■ Your task ■
A faithful copy of the whole listing is required.

■ Data supplied ■
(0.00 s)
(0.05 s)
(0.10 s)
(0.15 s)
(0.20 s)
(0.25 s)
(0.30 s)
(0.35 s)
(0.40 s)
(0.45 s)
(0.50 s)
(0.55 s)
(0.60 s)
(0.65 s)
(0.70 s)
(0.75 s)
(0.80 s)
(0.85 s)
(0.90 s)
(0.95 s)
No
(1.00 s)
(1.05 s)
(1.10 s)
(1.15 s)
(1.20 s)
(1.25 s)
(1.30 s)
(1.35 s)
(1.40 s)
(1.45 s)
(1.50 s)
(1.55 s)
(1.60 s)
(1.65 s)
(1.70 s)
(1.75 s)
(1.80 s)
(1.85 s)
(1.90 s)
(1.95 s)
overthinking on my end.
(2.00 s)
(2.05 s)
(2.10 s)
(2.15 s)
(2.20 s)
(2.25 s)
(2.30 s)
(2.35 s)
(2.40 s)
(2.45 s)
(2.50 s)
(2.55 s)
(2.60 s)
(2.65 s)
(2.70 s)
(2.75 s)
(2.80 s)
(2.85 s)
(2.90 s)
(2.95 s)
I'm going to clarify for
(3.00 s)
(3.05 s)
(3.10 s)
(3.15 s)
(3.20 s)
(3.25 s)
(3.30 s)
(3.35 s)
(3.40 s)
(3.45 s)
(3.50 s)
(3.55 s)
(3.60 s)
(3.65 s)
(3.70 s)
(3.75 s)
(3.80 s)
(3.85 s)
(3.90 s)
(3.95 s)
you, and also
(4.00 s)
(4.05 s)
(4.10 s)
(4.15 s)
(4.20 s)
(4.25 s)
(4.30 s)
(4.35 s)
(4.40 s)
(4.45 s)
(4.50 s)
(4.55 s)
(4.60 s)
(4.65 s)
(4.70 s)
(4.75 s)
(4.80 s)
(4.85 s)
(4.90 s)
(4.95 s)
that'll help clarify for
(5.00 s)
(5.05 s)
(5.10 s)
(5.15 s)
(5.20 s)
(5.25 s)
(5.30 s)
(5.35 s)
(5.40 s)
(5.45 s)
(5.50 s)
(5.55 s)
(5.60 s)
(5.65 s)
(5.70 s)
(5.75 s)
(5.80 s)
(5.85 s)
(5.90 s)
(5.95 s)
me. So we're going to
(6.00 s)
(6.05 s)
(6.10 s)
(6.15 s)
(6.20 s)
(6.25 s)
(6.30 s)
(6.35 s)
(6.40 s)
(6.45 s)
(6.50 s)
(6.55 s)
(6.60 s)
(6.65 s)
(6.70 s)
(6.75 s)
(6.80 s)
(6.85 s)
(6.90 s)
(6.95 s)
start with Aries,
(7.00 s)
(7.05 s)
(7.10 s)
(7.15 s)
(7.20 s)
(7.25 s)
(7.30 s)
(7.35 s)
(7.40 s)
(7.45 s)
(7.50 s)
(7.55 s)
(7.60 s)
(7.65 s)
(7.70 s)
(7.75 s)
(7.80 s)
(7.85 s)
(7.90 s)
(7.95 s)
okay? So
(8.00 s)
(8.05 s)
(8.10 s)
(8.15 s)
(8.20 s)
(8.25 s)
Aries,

■ Solved problem ■
(0.00 s)
(0.05 s)
(0.10 s)
(0.15 s)
(0.20 s)
(0.25 s)
(0.30 s)
(0.35 s)
(0.40 s)
(0.45 s)
(0.50 s)
(0.55 s)
(0.60 s)
(0.65 s)
(0.70 s)
(0.75 s)
(0.80 s)
(0.85 s)
(0.90 s)
(0.95 s)
No
(1.00 s)
(1.05 s)
(1.10 s)
(1.15 s)
(1.20 s)
(1.25 s)
(1.30 s)
(1.35 s)
(1.40 s)
(1.45 s)
(1.50 s)
(1.55 s)
(1.60 s)
(1.65 s)
(1.70 s)
(1.75 s)
(1.80 s)
(1.85 s)
(1.90 s)
(1.95 s)
overthinking on my end.
(2.00 s)
(2.05 s)
(2.10 s)
(2.15 s)
(2.20 s)
(2.25 s)
(2.30 s)
(2.35 s)
(2.40 s)
(2.45 s)
(2.50 s)
(2.55 s)
(2.60 s)
(2.65 s)
(2.70 s)
(2.75 s)
(2.80 s)
(2.85 s)
(2.90 s)
(2.95 s)
I'm going to clarify for
(3.00 s)
(3.05 s)
(3.10 s)
(3.15 s)
(3.20 s)
(3.25 s)
(3.30 s)
(3.35 s)
(3.40 s)
(3.45 s)
(3.50 s)
(3.55 s)
(3.60 s)
(3.65 s)
(3.70 s)
(3.75 s)
(3.80 s)
(3.85 s)
(3.90 s)
(3.95 s)
you, and also
(4.00 s)
(4.05 s)
(4.10 s)
(4.15 s)
(4.20 s)
(4.25 s)
(4.30 s)
(4.35 s)
(4.40 s)
(4.45 s)
(4.50 s)
(4.55 s)
(4.60 s)
(4.65 s)
(4.70 s)
(4.75 s)
(4.80 s)
(4.85 s)
(4.90 s)
(4.95 s)
that'll help clarify for
(5.00 s)
(5.05 s)
(5.10 s)
(5.15 s)
(5.20 s)
(5.25 s)
(5.30 s)
(5.35 s)
(5.40 s)
(5.45 s)
(5.50 s)
(5.55 s)
(5.60 s)
(5.65 s)
(5.70 s)
(5.75 s)
(5.80 s)
(5.85 s)
(5.90 s)
(5.95 s)
me. So we're going to
(6.00 s)
(6.05 s)
(6.10 s)
(6.15 s)
(6.20 s)
(6.25 s)
(6.30 s)
(6.35 s)
(6.40 s)
(6.45 s)
(6.50 s)
(6.55 s)
(6.60 s)
(6.65 s)
(6.70 s)
(6.75 s)
(6.80 s)
(6.85 s)
(6.90 s)
(6.95 s)
start with Aries,
(7.00 s)
(7.05 s)
(7.10 s)
(7.15 s)
(7.20 s)
(7.25 s)
(7.30 s)
(7.35 s)
(7.40 s)
(7.45 s)
(7.50 s)
(7.55 s)
(7.60 s)
(7.65 s)
(7.70 s)
(7.75 s)
(7.80 s)
(7.85 s)
(7.90 s)
(7.95 s)
okay? So
(8.00 s)
(8.05 s)
(8.10 s)
(8.15 s)
(8.20 s)
(8.25 s)
Aries,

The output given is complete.